**WORK REQUEST**
Your answer must be the exact lines from the one with "[0:05.40-0:06.30]" to the end of the data, both included, with no pictures.

**RECORDS PROVIDED**

══════════

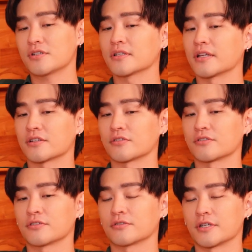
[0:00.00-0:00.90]
sure, like,
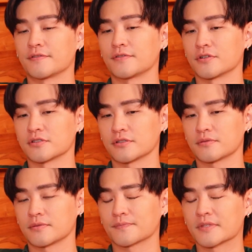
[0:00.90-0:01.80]
if you're,
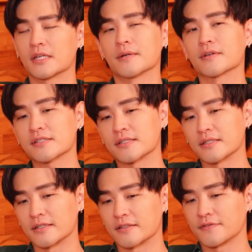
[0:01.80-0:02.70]
because
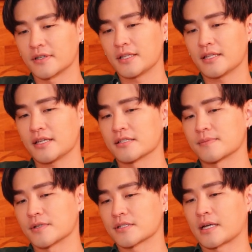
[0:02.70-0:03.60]
the funny thing is,
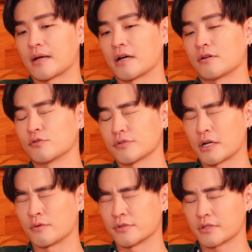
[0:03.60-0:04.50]
because I
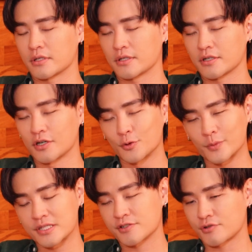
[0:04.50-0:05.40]
was
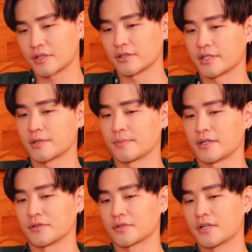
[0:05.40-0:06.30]
always struggling
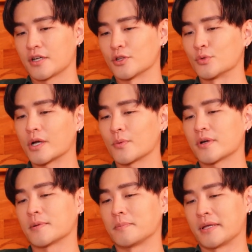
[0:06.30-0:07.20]
about, do I
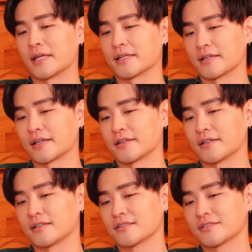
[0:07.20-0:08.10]
want to make like
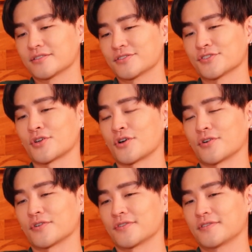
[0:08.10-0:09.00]
a
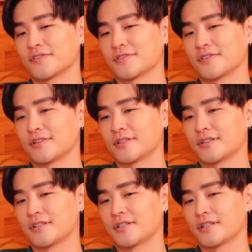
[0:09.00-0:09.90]
song
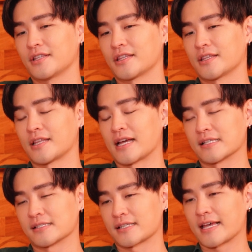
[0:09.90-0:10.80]
that
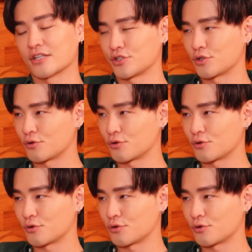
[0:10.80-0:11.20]
has a catchy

══════════

**EXPECTED OUTPUT**
[0:05.40-0:06.30]
always struggling
[0:06.30-0:07.20]
about, do I
[0:07.20-0:08.10]
want to make like
[0:08.10-0:09.00]
a
[0:09.00-0:09.90]
song
[0:09.90-0:10.80]
that
[0:10.80-0:11.20]
has a catchy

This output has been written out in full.